Hi community,
I tried to monitor a 3 nodes Cassandra cluster with the "Apache Cassandra Cluster Monitor" driver version 1.0.2.2
The System Checks table shows two warnings for all three nodes:
1. Repair Needed, Warning, "The tables 'partition_denylist', 'view_build_status' were not repaired within the tombstone removal period. Please increase the gc_grace_seconds or the frequency of the repairs. Repair checks for specific tables can be disabled in the Tables table."
Cassandra-Reaper is running and blacklistTwcsTables is set to true. So everythings is running in auto mode. What should I do, simply disable the check for this 2 tables?
2. Server Encryption, Warning, When your nodes communicate over a zero trust network, it is best to enable inter-node encryption (server_encryption_options_enabled, server_encryption_options_internode_encryption, server_encryption_options_endpoint_verification). For more information on how to enable it go to below link.
I think inter-node encryption is running fine. What is expected in the config file?
My settings:
server_encryption_options:
internode_encryption: all
optional: false
legacy_ssl_storage_port_enabled: false
keystore: ...
keystore_password: ...
require_client_auth: false
truststore: ...
truststore_password: ...
require_endpoint_verification: false
Regarding the 2nd question:
It looks like Dataminer expects require_endpoint_verification = true.
If I set it to true I can only reach each cassandra node locally and got cassandra errors like ” No subject alternative names matching IP address 192.168.2.162 found”. But they are specified in the cert (each keystore contains all 3 nodes with SAN and the rootCA).
How to debug?
I see that this question has been inactive for some time. Do you still need help with this? If not, could you select the answer (using the ✓ icon) to indicate that the question is resolved?
We have the exact same issue with Cassandra cluster monitoring showing those two tables as "repair needed". We have run a nodetool repair -full. Wouldn't that repair those tables as well?
It will depend on how your cluster looks like, the RF etc. nodetool repair -full will initiate a repair from the node on which you run the command for all token ranges that should be available on that node. So if you have more nodes then you RF, not all data will be repaired running it from one node. Important is that you don’t trigger a repair for the same token range on more than one node at the same time as Cassandra does not handle this well.
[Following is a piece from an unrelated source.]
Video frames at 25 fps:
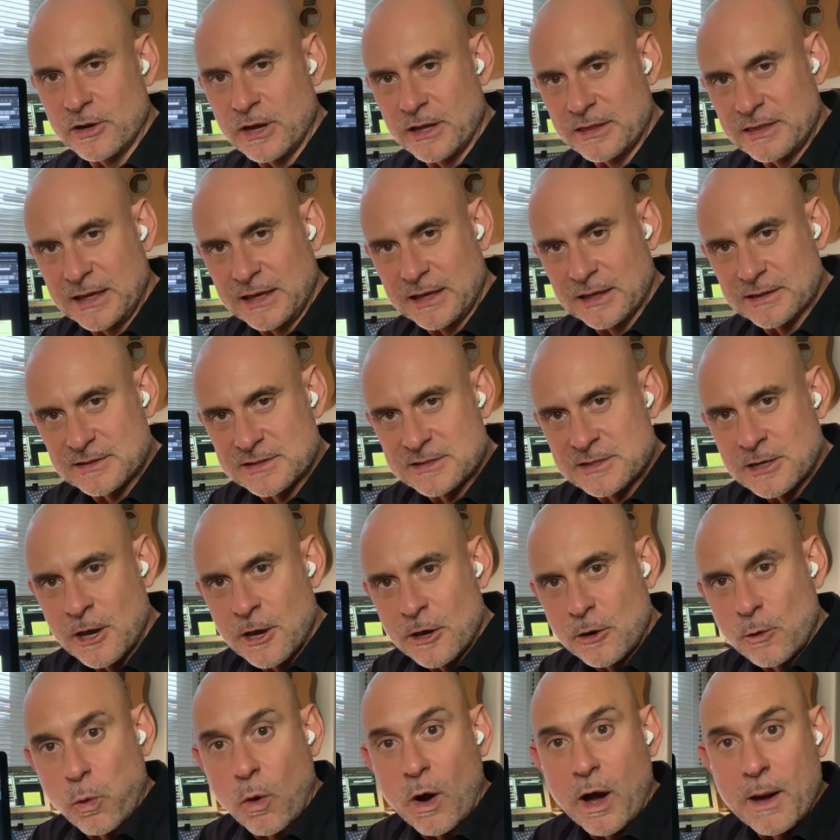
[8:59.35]
I think it's
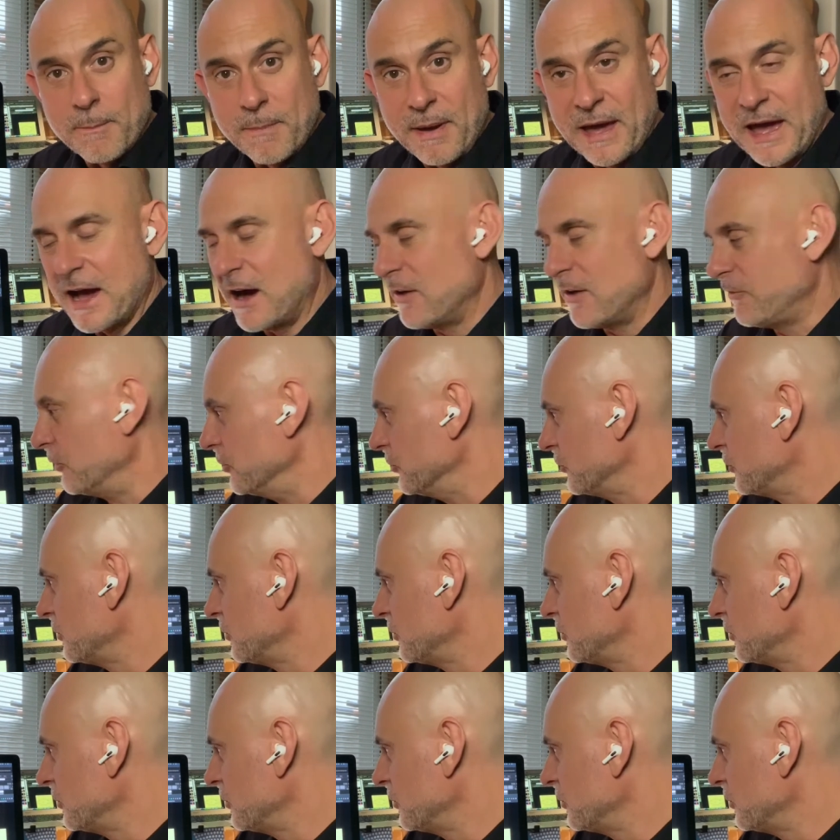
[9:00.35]
quite powerful. So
That is why Cassandra Reaper was created to handle that for you.
Sorry for the late response.
1. TWCS tables should not be checked against repairs as they should not be repaired as you already mentioned. This is a fix that was done from version 1.0.2.2. The tables that you mentioned are not using TWCS. Those should indeed be repaired. From Reaper system keyspaces are not automatically being added to the schedule, there is an open issue for the system_auth keyspace. So ideally you add those keyspaces manually.
Note: In the meantime we already have a 1.0.2.6 version which also includes important fixes.
2. In order to enable encryption between nodes and/or between clients of Cassandra, you need certificates. It can be quite challenging to get this right if you have no experience on that. With the Apache Cassandra Installer there is a wizard to guide you through it. Unfortunately there is no documentation yet, but it is in the making. In a nutshell, once the package is deployed you can use the context menu (see below screenshot) in the nodes table to connect with SSH and to do changes on the system. Development of this is still ongoing, so feel free to let me know if you are encounter issues with it.
Additional question:
Dataminer shows me that one not is not available “Cassandra cluster health is yellow. DataMiner is still fully functional. 1 out of 3 Cassandra nodes are unavailable: ………..:9042.”
But the Cluster monitor driver works fine with this node and I can connect with DevCenter too. What could be wrong?